▶ **Exercise data**:
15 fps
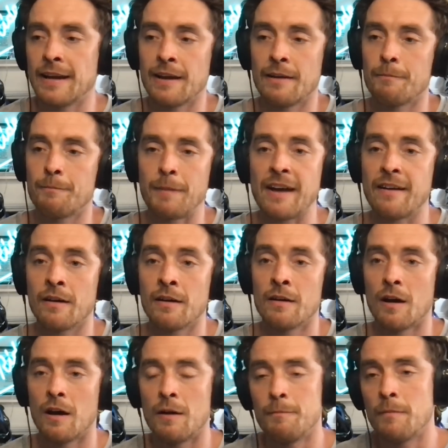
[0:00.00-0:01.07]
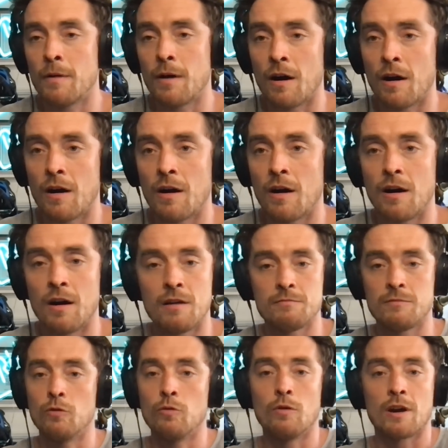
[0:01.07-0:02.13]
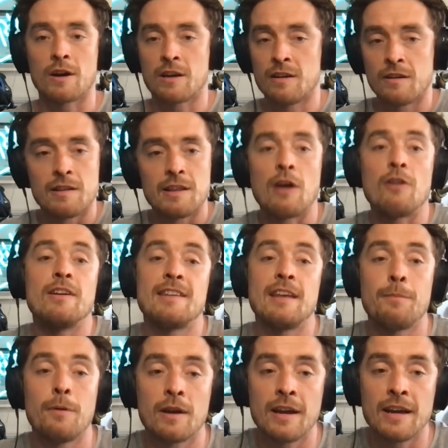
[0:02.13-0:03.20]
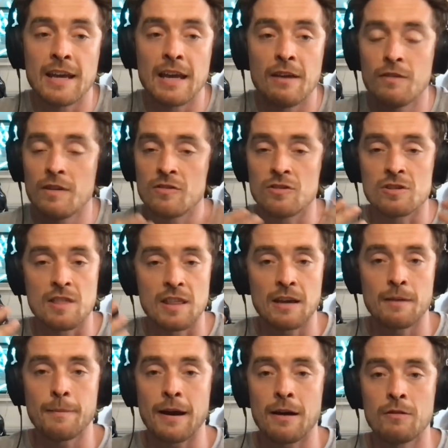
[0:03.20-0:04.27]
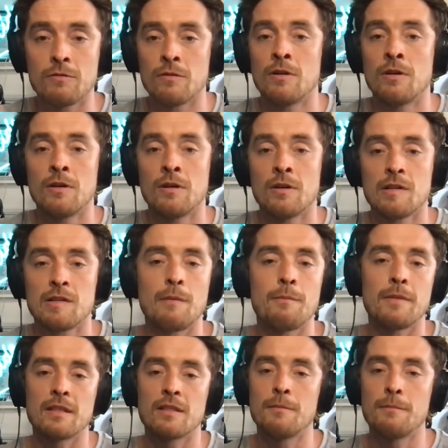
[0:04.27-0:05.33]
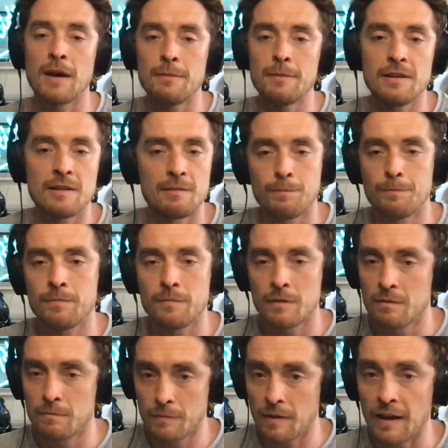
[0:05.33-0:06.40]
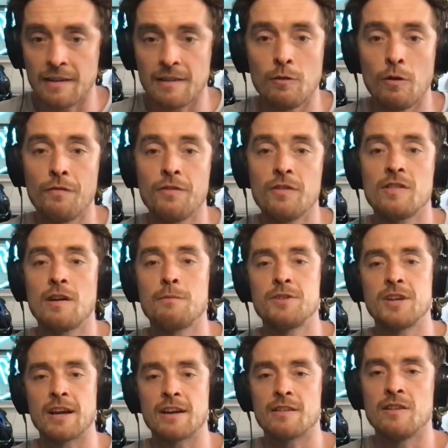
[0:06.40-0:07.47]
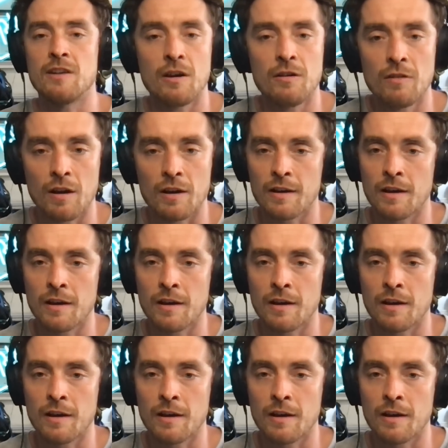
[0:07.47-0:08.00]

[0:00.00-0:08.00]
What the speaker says: better. The only tip I can give is just think about something that maybe takes you off the subject. You know, like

▶ **Exercise requirements**: Beginning with the line holding "[0:03.20-0:04.27]", copy each line exactly through the end of the records above, and leave every picture out.

▶ **Written solution**:
[0:03.20-0:04.27]
[0:04.27-0:05.33]
[0:05.33-0:06.40]
[0:06.40-0:07.47]
[0:07.47-0:08.00]

[0:00.00-0:08.00]
What the speaker says: better. The only tip I can give is just think about something that maybe takes you off the subject. You know, like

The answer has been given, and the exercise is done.